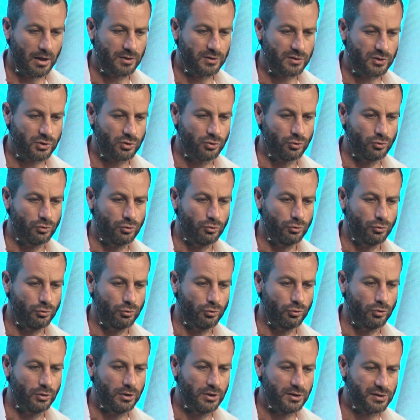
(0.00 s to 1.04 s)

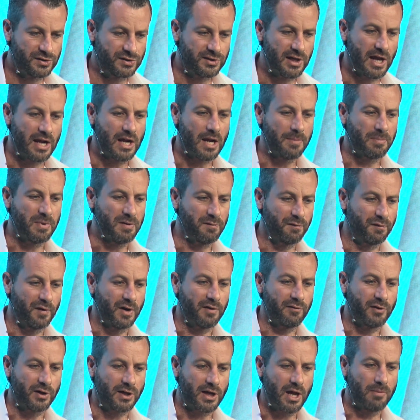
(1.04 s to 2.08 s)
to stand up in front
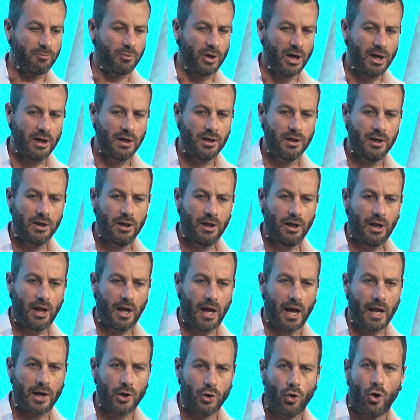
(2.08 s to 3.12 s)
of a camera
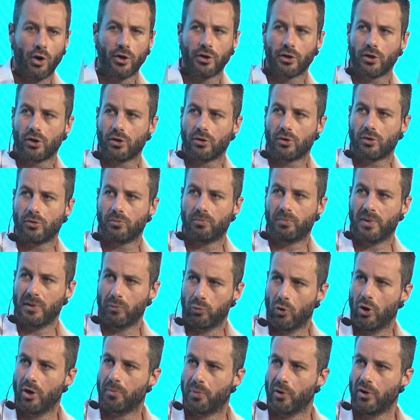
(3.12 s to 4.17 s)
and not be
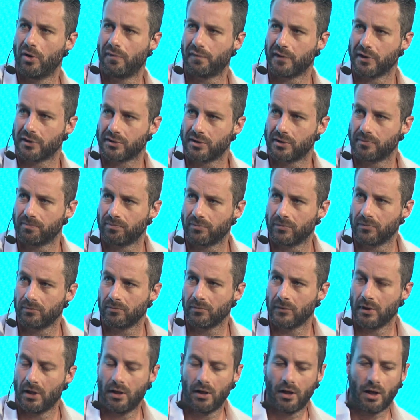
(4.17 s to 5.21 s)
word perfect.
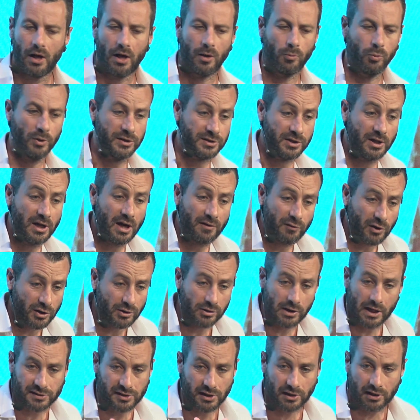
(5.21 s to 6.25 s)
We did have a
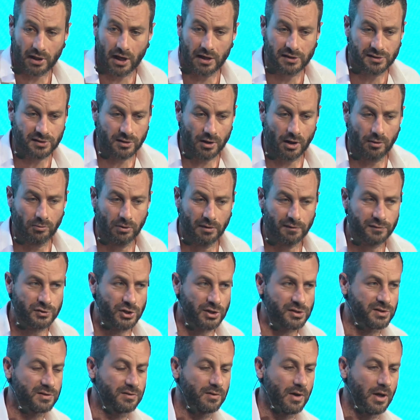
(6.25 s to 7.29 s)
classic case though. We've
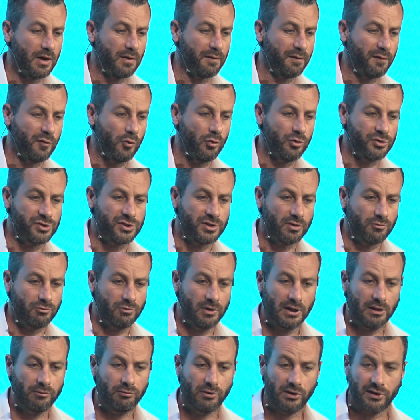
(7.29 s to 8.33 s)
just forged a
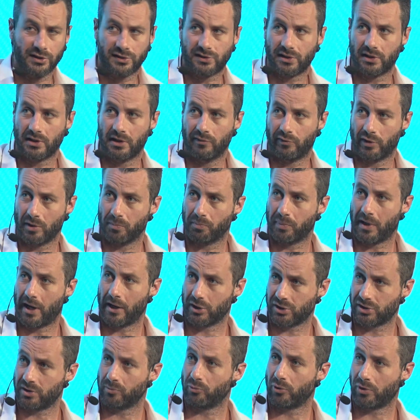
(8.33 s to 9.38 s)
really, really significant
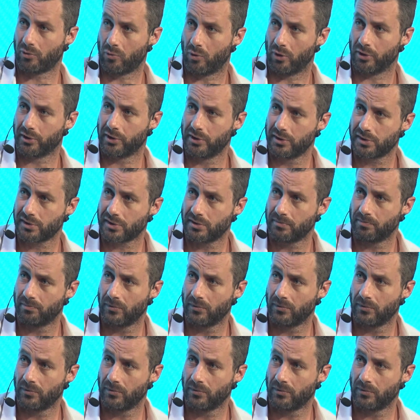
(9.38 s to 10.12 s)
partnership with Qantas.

## [REQUIRED WORK]
Set down every entry word for word, but omit the pictures.

## [YOUR RESPONSE]
(0.00 s to 1.04 s)

(1.04 s to 2.08 s)
to stand up in front
(2.08 s to 3.12 s)
of a camera
(3.12 s to 4.17 s)
and not be
(4.17 s to 5.21 s)
word perfect.
(5.21 s to 6.25 s)
We did have a
(6.25 s to 7.29 s)
classic case though. We've
(7.29 s to 8.33 s)
just forged a
(8.33 s to 9.38 s)
really, really significant
(9.38 s to 10.12 s)
partnership with Qantas.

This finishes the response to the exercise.